Deep learning uses neural networks with many layers and large datasets—often on GPUs. It powers modern vision, speech, and language systems, including foundation models behind generative AI.
What changed in the 2010s
- ImageNet-scale labeled images
- GPU training made large batches feasible
- Architectures: CNNs for images, Transformers for sequences
- Transfer learning—fine-tune pretrained weights
CNN vs Transformer (high level)
| Architecture | Strength |
|---|---|
| CNN | Local patterns in images/video |
| RNN/LSTM (legacy) | Sequential data before Transformers dominated |
| Transformer | Parallel attention over tokens—LLMs, vision transformers |
Practical takeaway
Most product teams use pretrained models (API or open weights) rather than training billion-parameter models in-house. Literacy means knowing when fine-tuning, RAG, or prompting suffices.

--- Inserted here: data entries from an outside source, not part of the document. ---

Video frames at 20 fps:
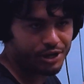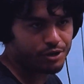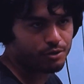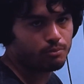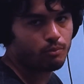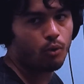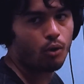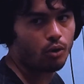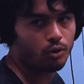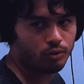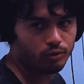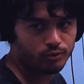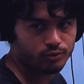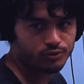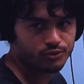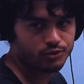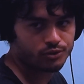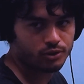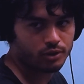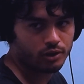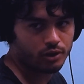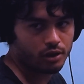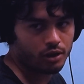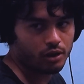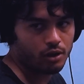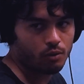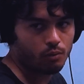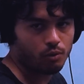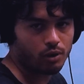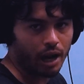your morals.
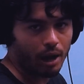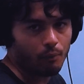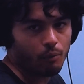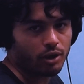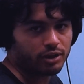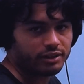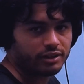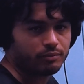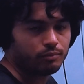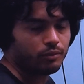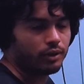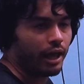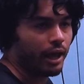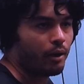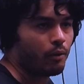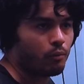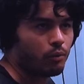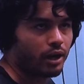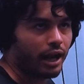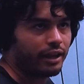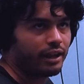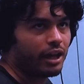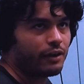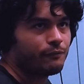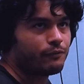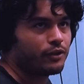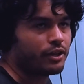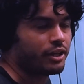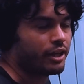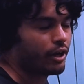What I want, like what I like
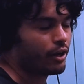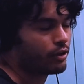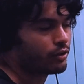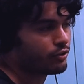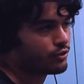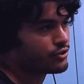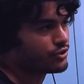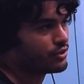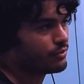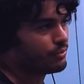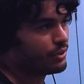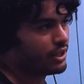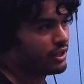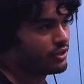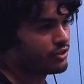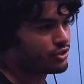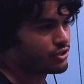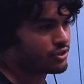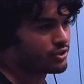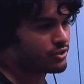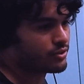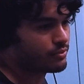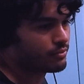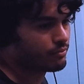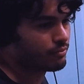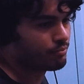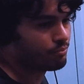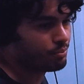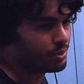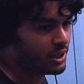for the characters to be is just
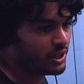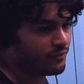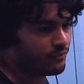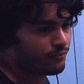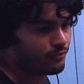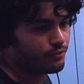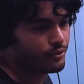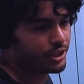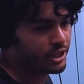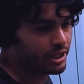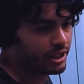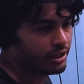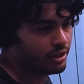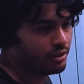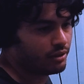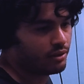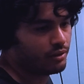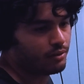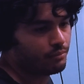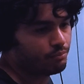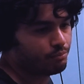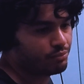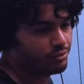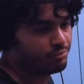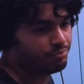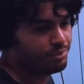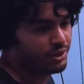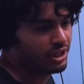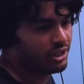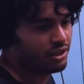be free,
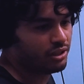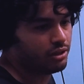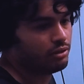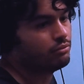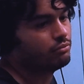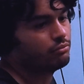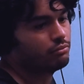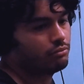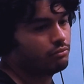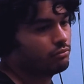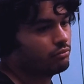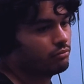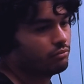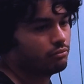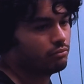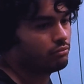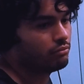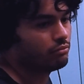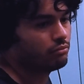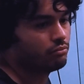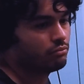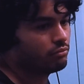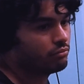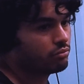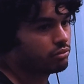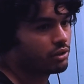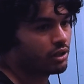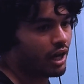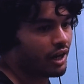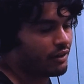but be
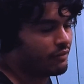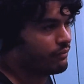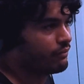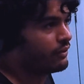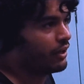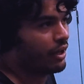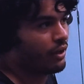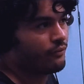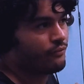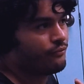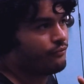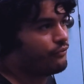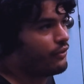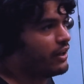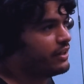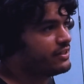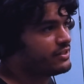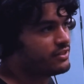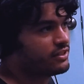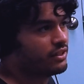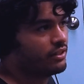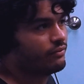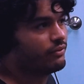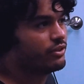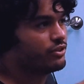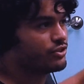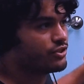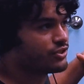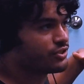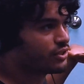kind of like offensive
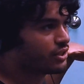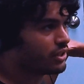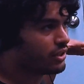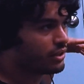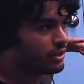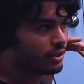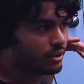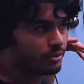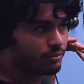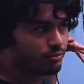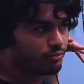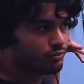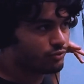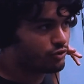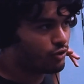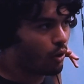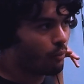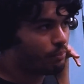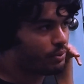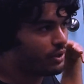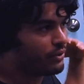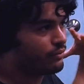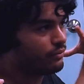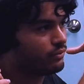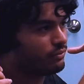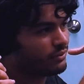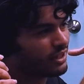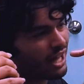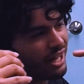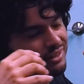and just don't be
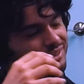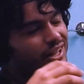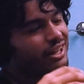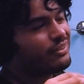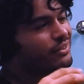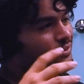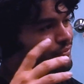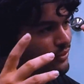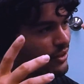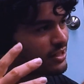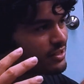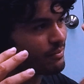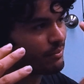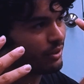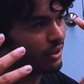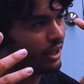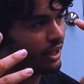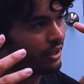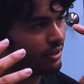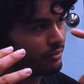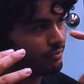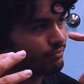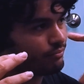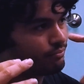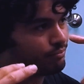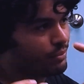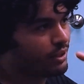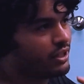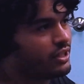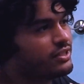not offensive, but like
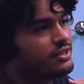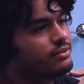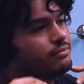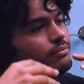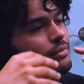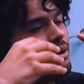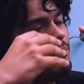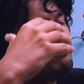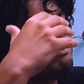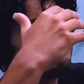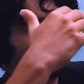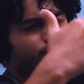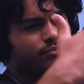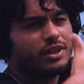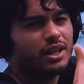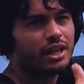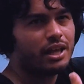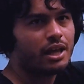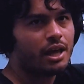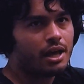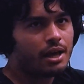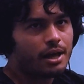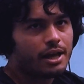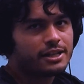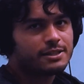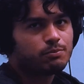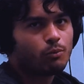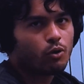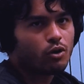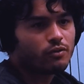because
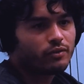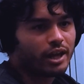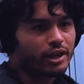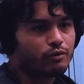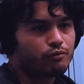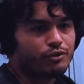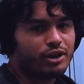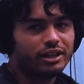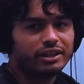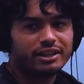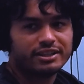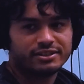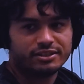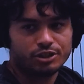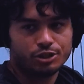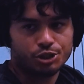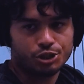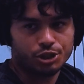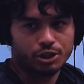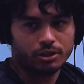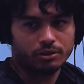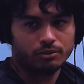it's more like realistic shit.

Important interview questions and answers
- Q: Transfer learning?
A: Start from weights trained on large dataset; adapt last layers to your task with less data. - Q: Transformer key idea?
A: Self-attention lets each token weigh relevance of other tokens in context.
Self-check
- Name one architecture for images and one for language.
- Why do teams use pretrained models?
Tip: Default to pretrained models; training huge nets in-house is rarely step one.
Interview prep
- Transfer learning?
- Fine-tune pretrained weights instead of training huge models from scratch.
- Transformer strength?
- Self-attention over tokens—foundation of modern LLMs.